# [What needs to be done]
Without including any images, repeat the data exactly.

[Collected data entries]
┄┄┄┄┄┄┄┄┄┄┄┄┄┄┄┄┄┄┄┄
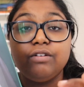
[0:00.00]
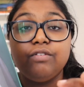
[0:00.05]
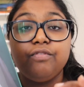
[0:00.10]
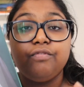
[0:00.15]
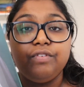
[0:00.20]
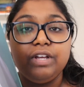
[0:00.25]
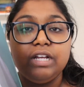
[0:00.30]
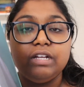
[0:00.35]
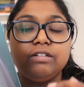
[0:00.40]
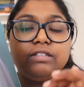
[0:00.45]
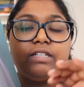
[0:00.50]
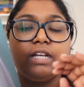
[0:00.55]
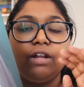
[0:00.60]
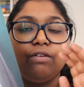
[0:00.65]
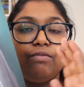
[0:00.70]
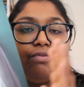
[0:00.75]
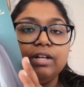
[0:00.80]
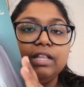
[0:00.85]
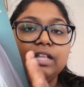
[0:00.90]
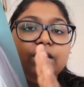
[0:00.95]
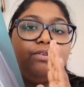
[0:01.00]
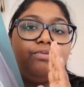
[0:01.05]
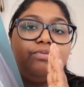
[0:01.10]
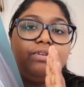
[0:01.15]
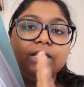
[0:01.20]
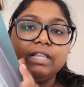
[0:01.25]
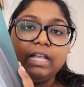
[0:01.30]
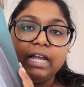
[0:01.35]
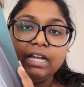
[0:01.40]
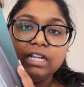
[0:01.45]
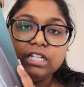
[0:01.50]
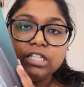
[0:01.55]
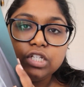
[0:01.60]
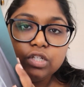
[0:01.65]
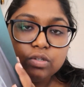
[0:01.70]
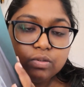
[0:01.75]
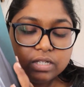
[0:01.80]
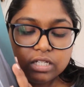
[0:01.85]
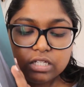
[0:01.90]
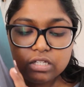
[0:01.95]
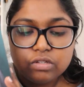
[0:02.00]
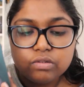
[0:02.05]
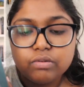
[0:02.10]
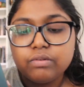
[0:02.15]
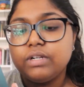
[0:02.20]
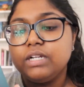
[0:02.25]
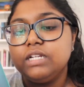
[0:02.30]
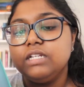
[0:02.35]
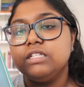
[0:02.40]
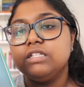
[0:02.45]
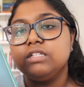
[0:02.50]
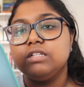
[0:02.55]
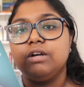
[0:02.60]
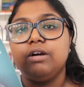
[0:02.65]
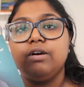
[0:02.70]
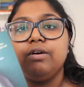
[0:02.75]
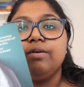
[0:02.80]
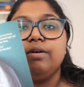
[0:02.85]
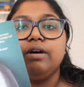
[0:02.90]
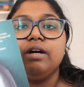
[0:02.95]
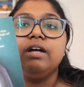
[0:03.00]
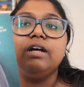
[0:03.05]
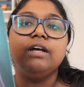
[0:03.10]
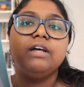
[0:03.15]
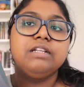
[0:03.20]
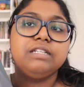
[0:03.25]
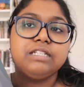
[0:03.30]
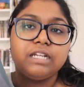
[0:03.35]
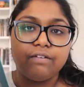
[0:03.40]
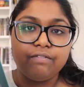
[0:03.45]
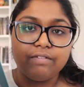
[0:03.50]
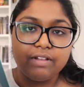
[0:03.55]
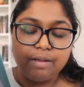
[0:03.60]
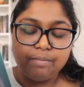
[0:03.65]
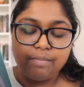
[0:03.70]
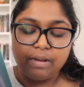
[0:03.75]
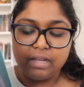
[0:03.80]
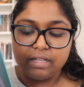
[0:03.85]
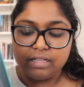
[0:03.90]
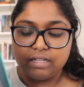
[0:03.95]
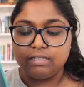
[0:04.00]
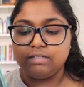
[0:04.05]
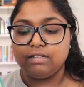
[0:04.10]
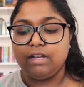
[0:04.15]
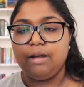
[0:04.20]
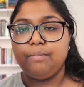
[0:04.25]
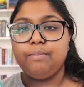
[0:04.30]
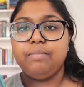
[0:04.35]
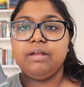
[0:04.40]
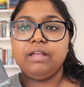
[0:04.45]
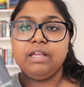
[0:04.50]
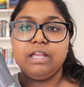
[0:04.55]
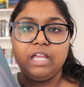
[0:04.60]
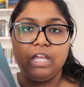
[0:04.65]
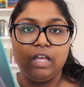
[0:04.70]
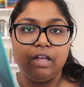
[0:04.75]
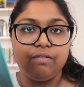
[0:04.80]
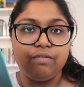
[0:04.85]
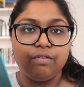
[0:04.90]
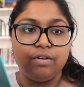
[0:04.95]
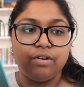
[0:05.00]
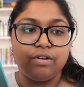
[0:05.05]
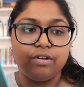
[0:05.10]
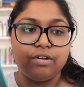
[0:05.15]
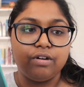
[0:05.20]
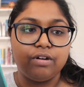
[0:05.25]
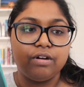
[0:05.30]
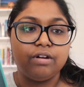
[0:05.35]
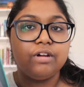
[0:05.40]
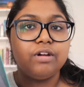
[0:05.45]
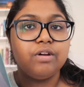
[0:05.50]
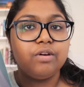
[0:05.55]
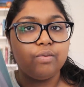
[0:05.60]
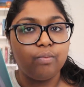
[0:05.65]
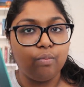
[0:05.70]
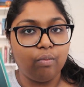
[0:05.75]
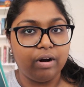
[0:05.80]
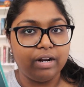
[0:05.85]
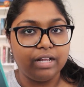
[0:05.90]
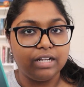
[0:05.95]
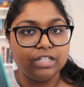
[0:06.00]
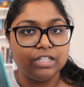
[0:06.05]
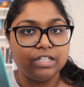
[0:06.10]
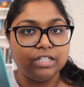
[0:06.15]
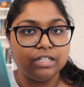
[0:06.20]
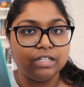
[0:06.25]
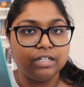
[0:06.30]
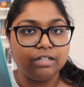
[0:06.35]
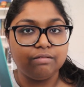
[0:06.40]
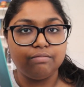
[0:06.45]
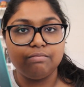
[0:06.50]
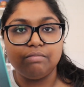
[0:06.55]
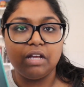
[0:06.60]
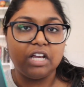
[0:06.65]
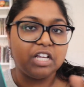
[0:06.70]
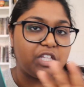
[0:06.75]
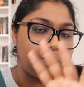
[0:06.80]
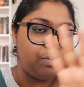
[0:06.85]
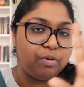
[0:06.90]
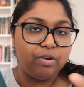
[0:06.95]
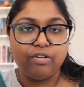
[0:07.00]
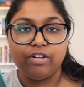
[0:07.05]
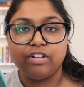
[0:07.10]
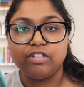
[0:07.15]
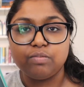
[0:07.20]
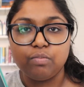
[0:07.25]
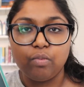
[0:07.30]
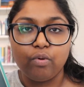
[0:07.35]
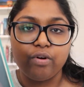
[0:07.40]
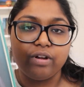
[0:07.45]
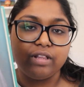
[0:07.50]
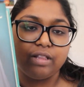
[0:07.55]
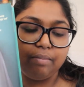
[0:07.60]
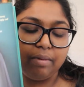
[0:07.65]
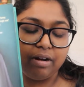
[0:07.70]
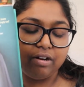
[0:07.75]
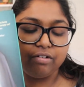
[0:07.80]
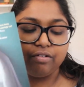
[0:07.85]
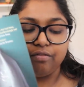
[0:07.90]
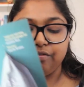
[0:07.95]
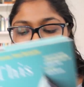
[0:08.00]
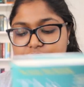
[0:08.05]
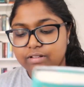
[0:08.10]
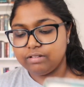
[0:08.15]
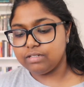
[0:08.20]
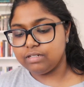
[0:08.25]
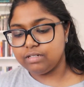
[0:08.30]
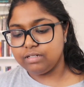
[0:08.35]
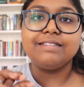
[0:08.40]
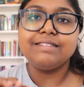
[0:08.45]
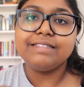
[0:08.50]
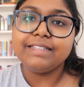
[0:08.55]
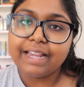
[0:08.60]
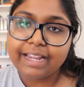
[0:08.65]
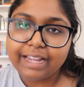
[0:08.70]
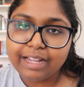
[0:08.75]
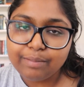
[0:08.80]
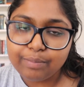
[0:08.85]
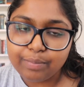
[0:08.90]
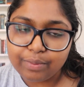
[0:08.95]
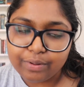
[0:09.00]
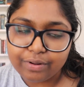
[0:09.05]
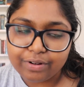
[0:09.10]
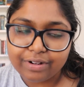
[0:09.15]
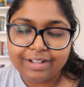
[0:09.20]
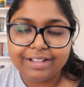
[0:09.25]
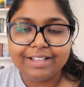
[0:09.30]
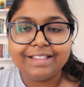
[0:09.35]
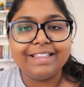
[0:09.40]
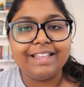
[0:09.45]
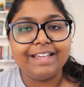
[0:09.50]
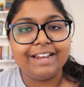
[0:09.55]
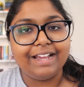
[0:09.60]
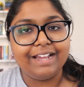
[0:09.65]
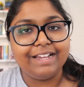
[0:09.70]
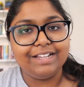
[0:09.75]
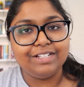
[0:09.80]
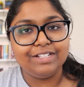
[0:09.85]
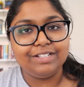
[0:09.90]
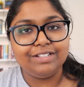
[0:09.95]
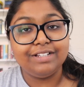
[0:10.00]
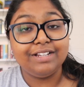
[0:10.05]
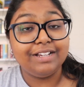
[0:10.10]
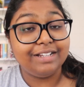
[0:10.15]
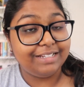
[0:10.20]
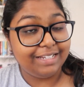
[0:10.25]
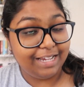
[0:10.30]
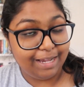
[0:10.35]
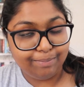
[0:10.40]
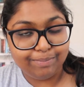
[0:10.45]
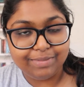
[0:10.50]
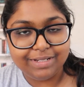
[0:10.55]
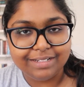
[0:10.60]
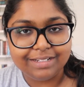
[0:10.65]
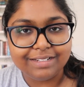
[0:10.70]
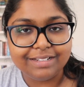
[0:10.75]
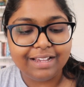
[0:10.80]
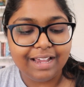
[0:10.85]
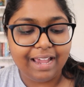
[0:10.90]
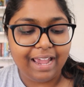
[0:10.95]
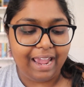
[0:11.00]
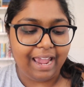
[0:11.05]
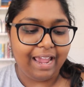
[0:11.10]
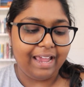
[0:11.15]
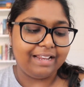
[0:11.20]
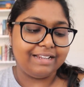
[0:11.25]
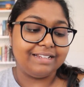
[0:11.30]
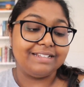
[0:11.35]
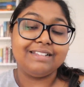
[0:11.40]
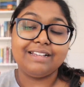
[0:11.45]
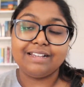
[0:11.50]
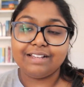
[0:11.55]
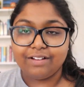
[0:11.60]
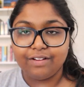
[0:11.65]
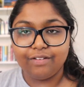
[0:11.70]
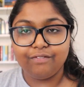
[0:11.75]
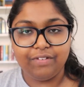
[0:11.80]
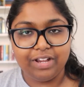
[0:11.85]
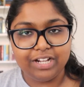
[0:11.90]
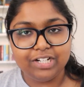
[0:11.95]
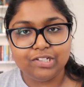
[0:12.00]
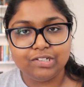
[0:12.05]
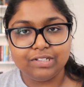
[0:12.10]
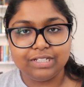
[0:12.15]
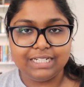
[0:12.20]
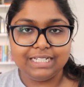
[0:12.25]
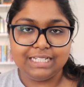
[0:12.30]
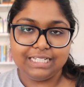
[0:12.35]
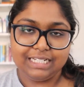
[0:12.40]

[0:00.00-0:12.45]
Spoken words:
field can really relate to his stories, so definitely pick this up if you're wanting to experience more in the medical field. The second book that I attempted and eventually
┄┄┄┄┄┄┄┄┄┄┄┄┄┄┄┄┄┄┄┄
# [Result of the task]
[0:00.00]
[0:00.05]
[0:00.10]
[0:00.15]
[0:00.20]
[0:00.25]
[0:00.30]
[0:00.35]
[0:00.40]
[0:00.45]
[0:00.50]
[0:00.55]
[0:00.60]
[0:00.65]
[0:00.70]
[0:00.75]
[0:00.80]
[0:00.85]
[0:00.90]
[0:00.95]
[0:01.00]
[0:01.05]
[0:01.10]
[0:01.15]
[0:01.20]
[0:01.25]
[0:01.30]
[0:01.35]
[0:01.40]
[0:01.45]
[0:01.50]
[0:01.55]
[0:01.60]
[0:01.65]
[0:01.70]
[0:01.75]
[0:01.80]
[0:01.85]
[0:01.90]
[0:01.95]
[0:02.00]
[0:02.05]
[0:02.10]
[0:02.15]
[0:02.20]
[0:02.25]
[0:02.30]
[0:02.35]
[0:02.40]
[0:02.45]
[0:02.50]
[0:02.55]
[0:02.60]
[0:02.65]
[0:02.70]
[0:02.75]
[0:02.80]
[0:02.85]
[0:02.90]
[0:02.95]
[0:03.00]
[0:03.05]
[0:03.10]
[0:03.15]
[0:03.20]
[0:03.25]
[0:03.30]
[0:03.35]
[0:03.40]
[0:03.45]
[0:03.50]
[0:03.55]
[0:03.60]
[0:03.65]
[0:03.70]
[0:03.75]
[0:03.80]
[0:03.85]
[0:03.90]
[0:03.95]
[0:04.00]
[0:04.05]
[0:04.10]
[0:04.15]
[0:04.20]
[0:04.25]
[0:04.30]
[0:04.35]
[0:04.40]
[0:04.45]
[0:04.50]
[0:04.55]
[0:04.60]
[0:04.65]
[0:04.70]
[0:04.75]
[0:04.80]
[0:04.85]
[0:04.90]
[0:04.95]
[0:05.00]
[0:05.05]
[0:05.10]
[0:05.15]
[0:05.20]
[0:05.25]
[0:05.30]
[0:05.35]
[0:05.40]
[0:05.45]
[0:05.50]
[0:05.55]
[0:05.60]
[0:05.65]
[0:05.70]
[0:05.75]
[0:05.80]
[0:05.85]
[0:05.90]
[0:05.95]
[0:06.00]
[0:06.05]
[0:06.10]
[0:06.15]
[0:06.20]
[0:06.25]
[0:06.30]
[0:06.35]
[0:06.40]
[0:06.45]
[0:06.50]
[0:06.55]
[0:06.60]
[0:06.65]
[0:06.70]
[0:06.75]
[0:06.80]
[0:06.85]
[0:06.90]
[0:06.95]
[0:07.00]
[0:07.05]
[0:07.10]
[0:07.15]
[0:07.20]
[0:07.25]
[0:07.30]
[0:07.35]
[0:07.40]
[0:07.45]
[0:07.50]
[0:07.55]
[0:07.60]
[0:07.65]
[0:07.70]
[0:07.75]
[0:07.80]
[0:07.85]
[0:07.90]
[0:07.95]
[0:08.00]
[0:08.05]
[0:08.10]
[0:08.15]
[0:08.20]
[0:08.25]
[0:08.30]
[0:08.35]
[0:08.40]
[0:08.45]
[0:08.50]
[0:08.55]
[0:08.60]
[0:08.65]
[0:08.70]
[0:08.75]
[0:08.80]
[0:08.85]
[0:08.90]
[0:08.95]
[0:09.00]
[0:09.05]
[0:09.10]
[0:09.15]
[0:09.20]
[0:09.25]
[0:09.30]
[0:09.35]
[0:09.40]
[0:09.45]
[0:09.50]
[0:09.55]
[0:09.60]
[0:09.65]
[0:09.70]
[0:09.75]
[0:09.80]
[0:09.85]
[0:09.90]
[0:09.95]
[0:10.00]
[0:10.05]
[0:10.10]
[0:10.15]
[0:10.20]
[0:10.25]
[0:10.30]
[0:10.35]
[0:10.40]
[0:10.45]
[0:10.50]
[0:10.55]
[0:10.60]
[0:10.65]
[0:10.70]
[0:10.75]
[0:10.80]
[0:10.85]
[0:10.90]
[0:10.95]
[0:11.00]
[0:11.05]
[0:11.10]
[0:11.15]
[0:11.20]
[0:11.25]
[0:11.30]
[0:11.35]
[0:11.40]
[0:11.45]
[0:11.50]
[0:11.55]
[0:11.60]
[0:11.65]
[0:11.70]
[0:11.75]
[0:11.80]
[0:11.85]
[0:11.90]
[0:11.95]
[0:12.00]
[0:12.05]
[0:12.10]
[0:12.15]
[0:12.20]
[0:12.25]
[0:12.30]
[0:12.35]
[0:12.40]

[0:00.00-0:12.45]
Spoken words:
field can really relate to his stories, so definitely pick this up if you're wanting to experience more in the medical field. The second book that I attempted and eventually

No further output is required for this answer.